David LaFevor is currently completing his dissertation: “The Virile Sport and the Modern Man: National Identity, Masculinity, and Boxing in Cuba and Mexico:  1876-1930.”  This transnational history draws on research in Cuba, Mexico, Argentina, the United States, Brazil, and Peru.  It engages his interest in national identity, gender, modernity and transnational cultures in modern Latin America.  David has been a recipient of numerous fellowships and research grants including the Fulbright Fellowship for Mexico; the Thomas J. Watson Fellowship for research in Great Britain, Spain, Turkey, Russia, and Peru; the Center for Latin America and Iberian Studies Summer Research Grant; Binkley/Weaver Grant; and most recently the Leon Helguera Fellowship for dissertation writing.  In addition to his work at Vanderbilt he has held academic affiliation with the Universidad Nacional Autónoma de Mexico and the Universidad de La Habana.  He has presented his research at conferences in Europe, Latin America, and the United States and has been a member of paleographical preservation teams in Cuba and Colombia.  He will be submitting two articles for publication during academic year 2009-2010, and will defend his dissertation in May of 2010.

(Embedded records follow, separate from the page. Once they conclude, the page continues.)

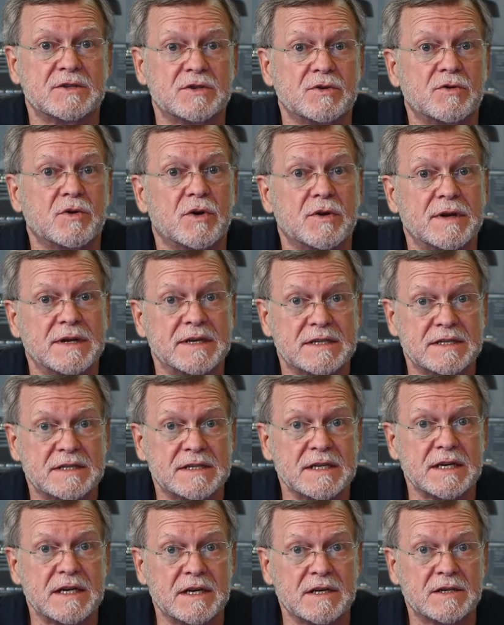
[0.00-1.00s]
grown
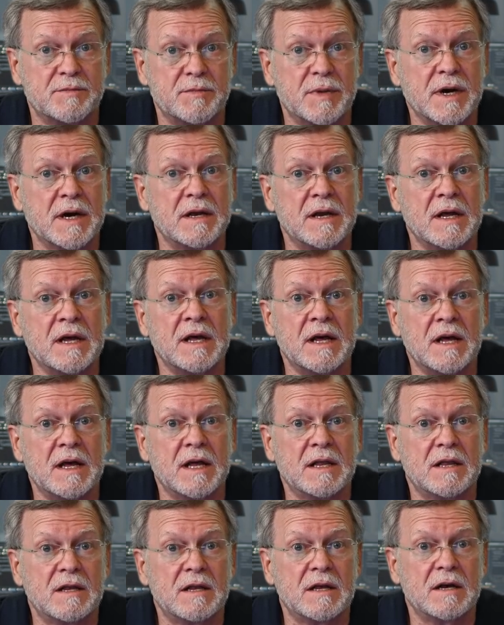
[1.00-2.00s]
extinct, but
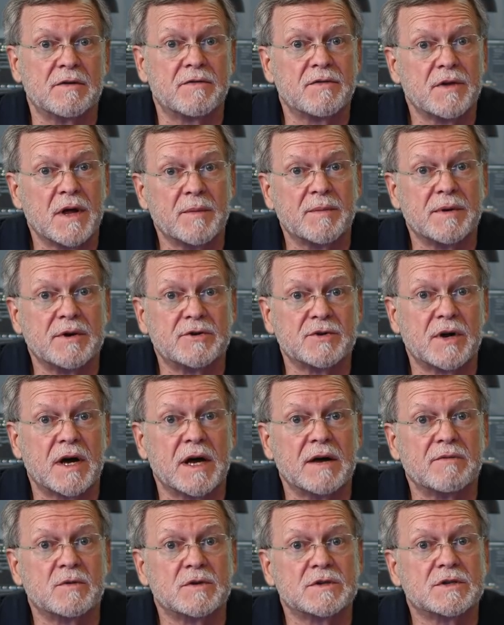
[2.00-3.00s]
the floppy
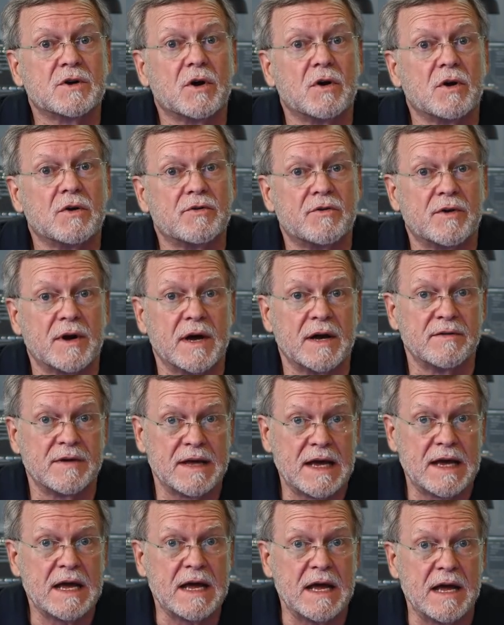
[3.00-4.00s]
drive was called drive
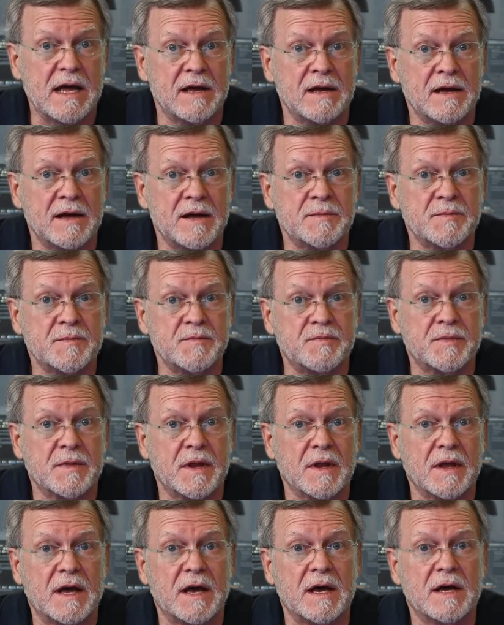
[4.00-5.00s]
A.
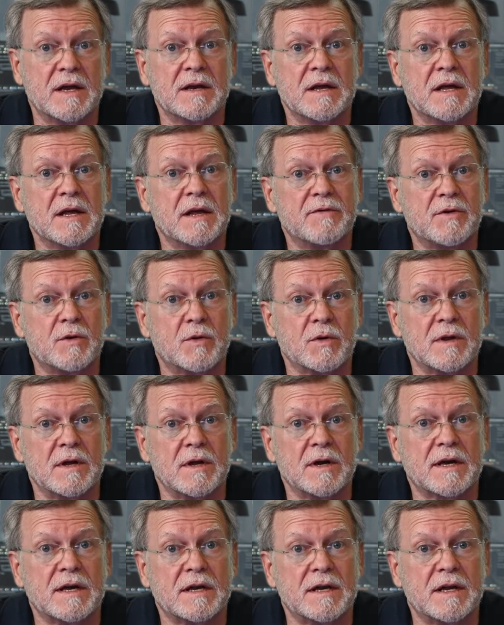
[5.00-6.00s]
And if you were
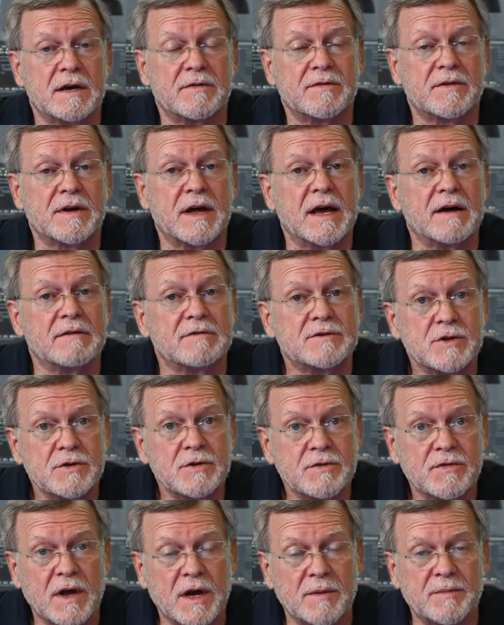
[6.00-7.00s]
lucky enough to have two
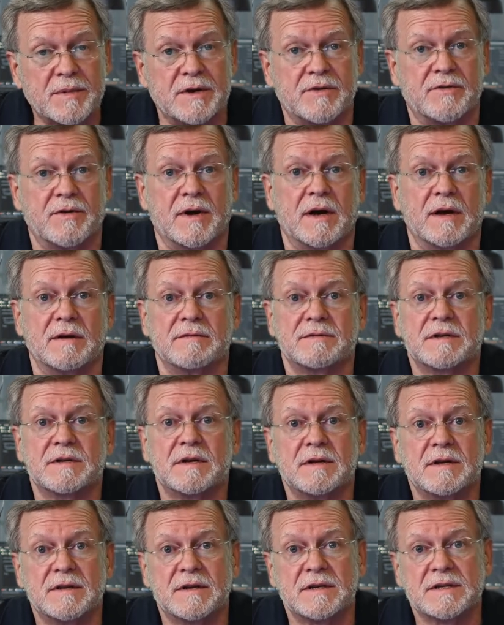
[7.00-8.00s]
floppy drives,
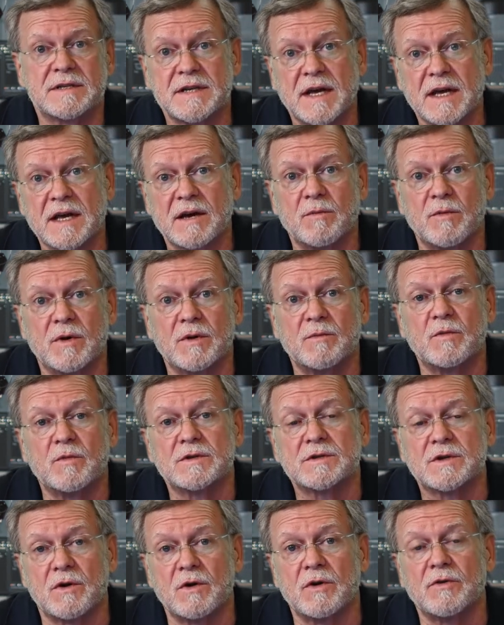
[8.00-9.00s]
the second one
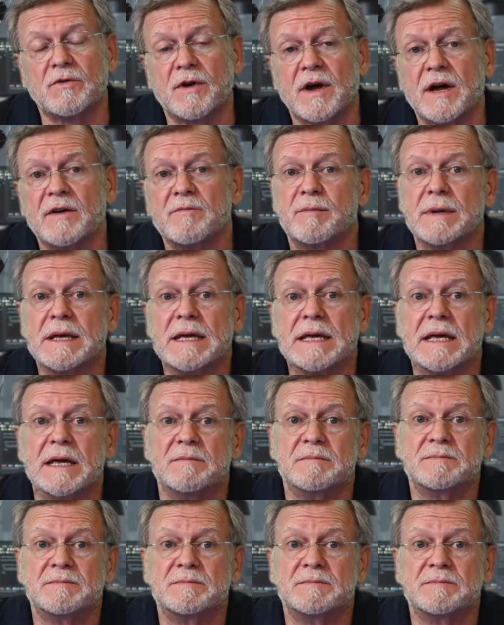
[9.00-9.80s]
was called drive B.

Angela Sutton has completed a 17th-century Dutch language course with the Nederlandse Taalunie at Columbia University with funding from both the Vanderbilt History department and the Max Kade center. She is currently using 17th century Dutch, German and English-language sources to investigate piracy’s effect on the Atlantic slave trade in Europe, Africa and the Caribbean.  Angela has presented on piracy and the slave trade at Northeastern University’s Global Connections conference in 2009, and has a forthcoming article in Darkmatter Journal later this year.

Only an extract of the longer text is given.